[TASK PROMPT]: Your answer must repeat all of the entries word for word, without any images.

(Records from a data source)
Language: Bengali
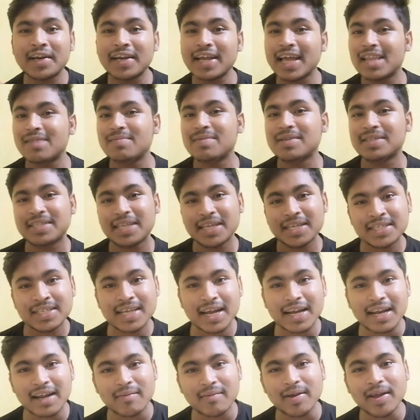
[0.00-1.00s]
রিয়েলমি সিক্স
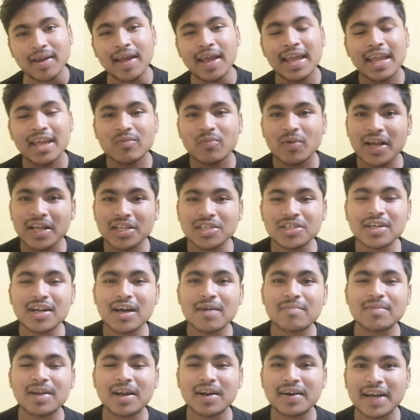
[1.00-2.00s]
আই নামে এবং
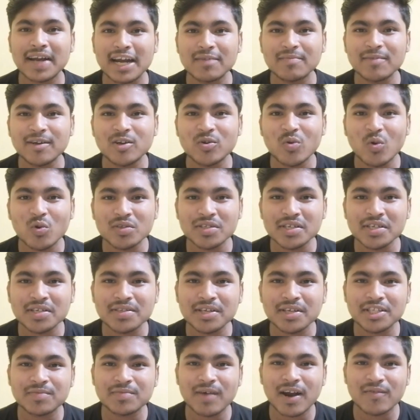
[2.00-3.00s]
এছাড়া আমরা রেডমি নোট
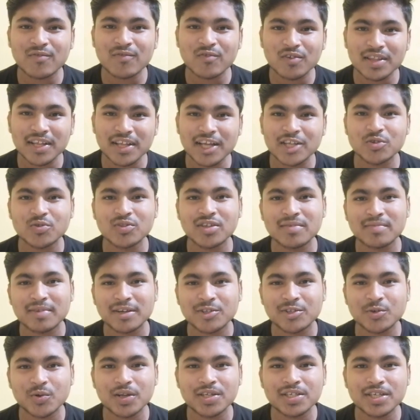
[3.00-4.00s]
সিরিজের স্মার্টফোন দিকে যদি
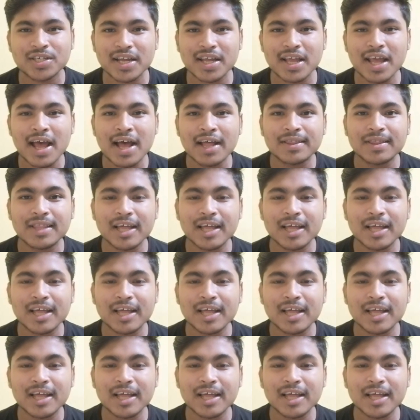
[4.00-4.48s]
আমরা চলে যাই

[SOLVED PROBLEM]:
Language: Bengali
[0.00-1.00s]
রিয়েলমি সিক্স
[1.00-2.00s]
আই নামে এবং
[2.00-3.00s]
এছাড়া আমরা রেডমি নোট
[3.00-4.00s]
সিরিজের স্মার্টফোন দিকে যদি
[4.00-4.48s]
আমরা চলে যাই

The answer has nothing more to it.